Neighborhood hospitals are licensed and accredited acute care facilities, with a full-service emergency room. They are open 24 hours a day, year-round. LVH–Tannersville, like its counterparts, will feature 11 ER beds and 10 inpatient beds for those requiring overnight stays or additional monitoring and testing.
Anyone requiring more acute care can be stabilized and taken to a larger LVHN hospital with increased capability.
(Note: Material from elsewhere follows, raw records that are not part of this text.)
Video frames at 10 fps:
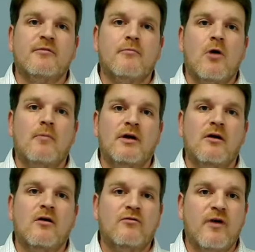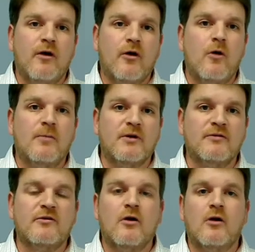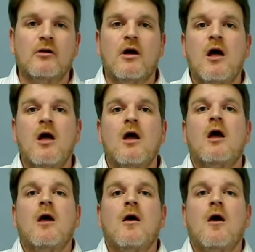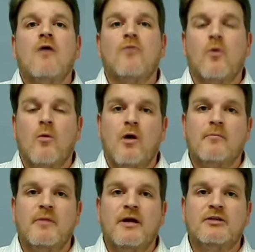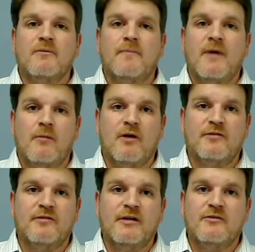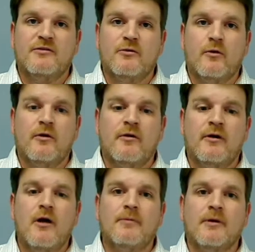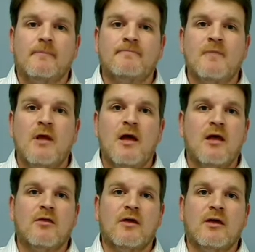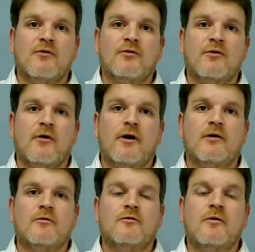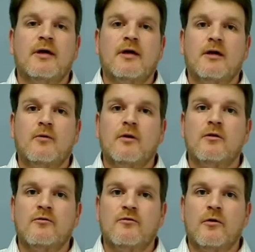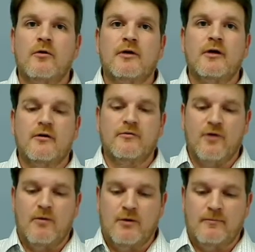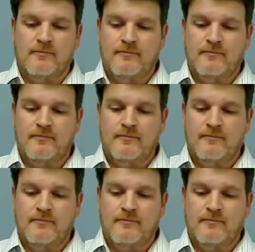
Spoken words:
in Mobile, Fairhope, Pensacola, Fort Walton Beach, and Panama City, so we're here to help you. Thank you for tuning in, and we look forward to hearing from you.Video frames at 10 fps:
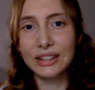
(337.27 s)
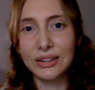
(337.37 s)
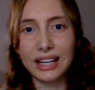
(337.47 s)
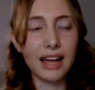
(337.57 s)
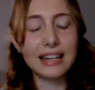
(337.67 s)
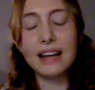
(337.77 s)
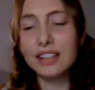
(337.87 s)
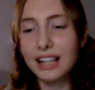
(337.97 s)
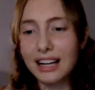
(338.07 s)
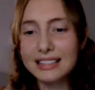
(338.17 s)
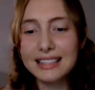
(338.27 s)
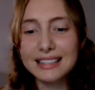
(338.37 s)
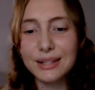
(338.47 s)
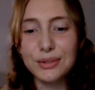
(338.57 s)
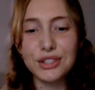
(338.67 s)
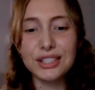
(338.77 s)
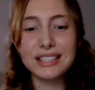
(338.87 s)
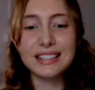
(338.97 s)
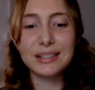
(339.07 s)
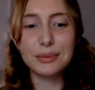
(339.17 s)
I didn't have classes. It was just
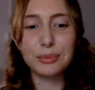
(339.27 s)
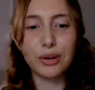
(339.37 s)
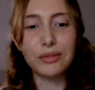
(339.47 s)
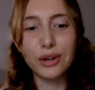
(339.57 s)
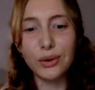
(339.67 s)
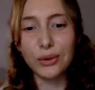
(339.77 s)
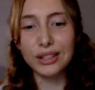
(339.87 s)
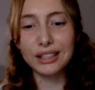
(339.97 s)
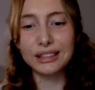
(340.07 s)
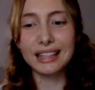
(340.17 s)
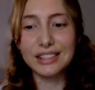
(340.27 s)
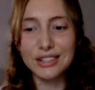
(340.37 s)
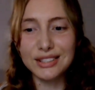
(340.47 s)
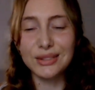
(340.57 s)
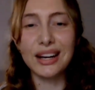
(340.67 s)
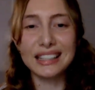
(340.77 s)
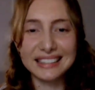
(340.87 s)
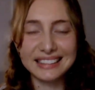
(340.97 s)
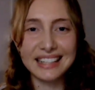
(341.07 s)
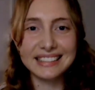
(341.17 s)
pre-recorded lectures or
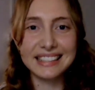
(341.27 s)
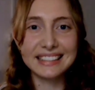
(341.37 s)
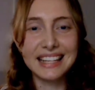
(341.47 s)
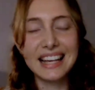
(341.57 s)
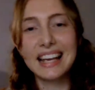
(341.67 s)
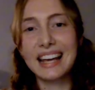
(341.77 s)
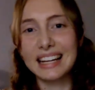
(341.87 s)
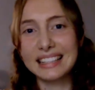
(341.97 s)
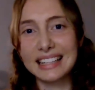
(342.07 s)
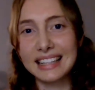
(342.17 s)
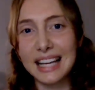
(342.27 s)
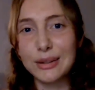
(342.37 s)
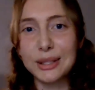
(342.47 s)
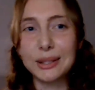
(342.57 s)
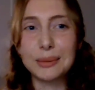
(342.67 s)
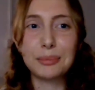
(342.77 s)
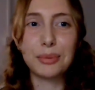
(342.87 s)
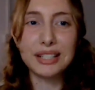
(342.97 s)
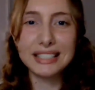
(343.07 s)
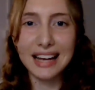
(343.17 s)
exercises, and then they would
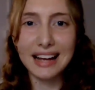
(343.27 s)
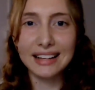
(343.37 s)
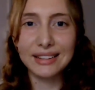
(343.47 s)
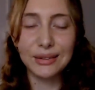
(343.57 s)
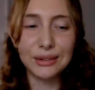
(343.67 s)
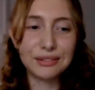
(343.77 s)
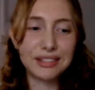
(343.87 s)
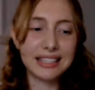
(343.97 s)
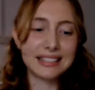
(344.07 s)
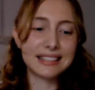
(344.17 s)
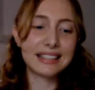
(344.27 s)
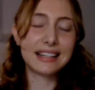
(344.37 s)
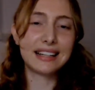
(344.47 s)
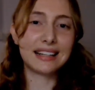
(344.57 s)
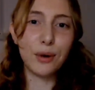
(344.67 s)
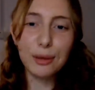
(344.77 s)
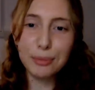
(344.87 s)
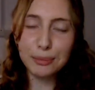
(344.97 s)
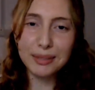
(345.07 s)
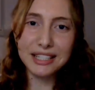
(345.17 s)
print out all of these
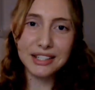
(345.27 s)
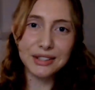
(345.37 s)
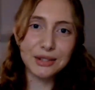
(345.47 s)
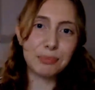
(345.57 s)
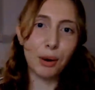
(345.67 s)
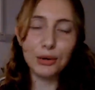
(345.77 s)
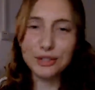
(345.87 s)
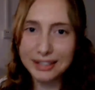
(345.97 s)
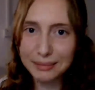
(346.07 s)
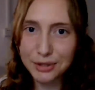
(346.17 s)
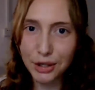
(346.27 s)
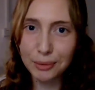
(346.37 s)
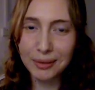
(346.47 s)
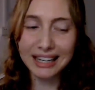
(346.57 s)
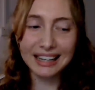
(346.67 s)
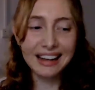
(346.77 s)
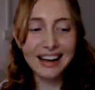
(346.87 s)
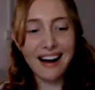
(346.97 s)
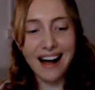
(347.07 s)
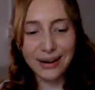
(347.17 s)
workbook materials, post them to me.
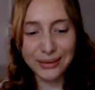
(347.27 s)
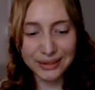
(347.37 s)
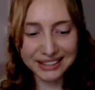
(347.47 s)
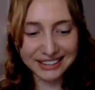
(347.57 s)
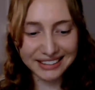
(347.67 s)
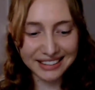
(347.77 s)
I would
In LVH–Tannersville’s case, that would be LVH–Pocono.
“We can treat any emergency that walks through that door,” says David Burmeister, President of Lehigh Valley Physician Group (LVPG), Chair of the Department of Emergency and Hospital Medicine, and Chief Medical Executive of the Acute Care Service Line at LVHN.
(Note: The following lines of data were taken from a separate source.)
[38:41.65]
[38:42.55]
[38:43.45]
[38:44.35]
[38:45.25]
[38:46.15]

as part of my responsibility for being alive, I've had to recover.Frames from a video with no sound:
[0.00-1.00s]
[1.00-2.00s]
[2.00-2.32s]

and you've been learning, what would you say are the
Local businessman Andy Forte, chairman of the LVH–Pocono Board of Directors and vice chairman of the board of directors at LVH–Dickson City, told the audience that Monroe County’s population has ballooned over recent decades and said “excellent, compassionate, leading-edge health care” is key to keeping a population thriving.
“That’s what you get with Lehigh Valley Health Network,” says Forte. “I live in Stroud Township and I can tell you Lehigh Valley is a critical part of the fabric of Monroe County and the greater Poconos.”
Holly Badali, President, Neighborhood Hospitals, LVHN, says everyone at LVHN is committed to making the patient experience exceptional. “We deliver on that promise every time and you should expect no less,” she says.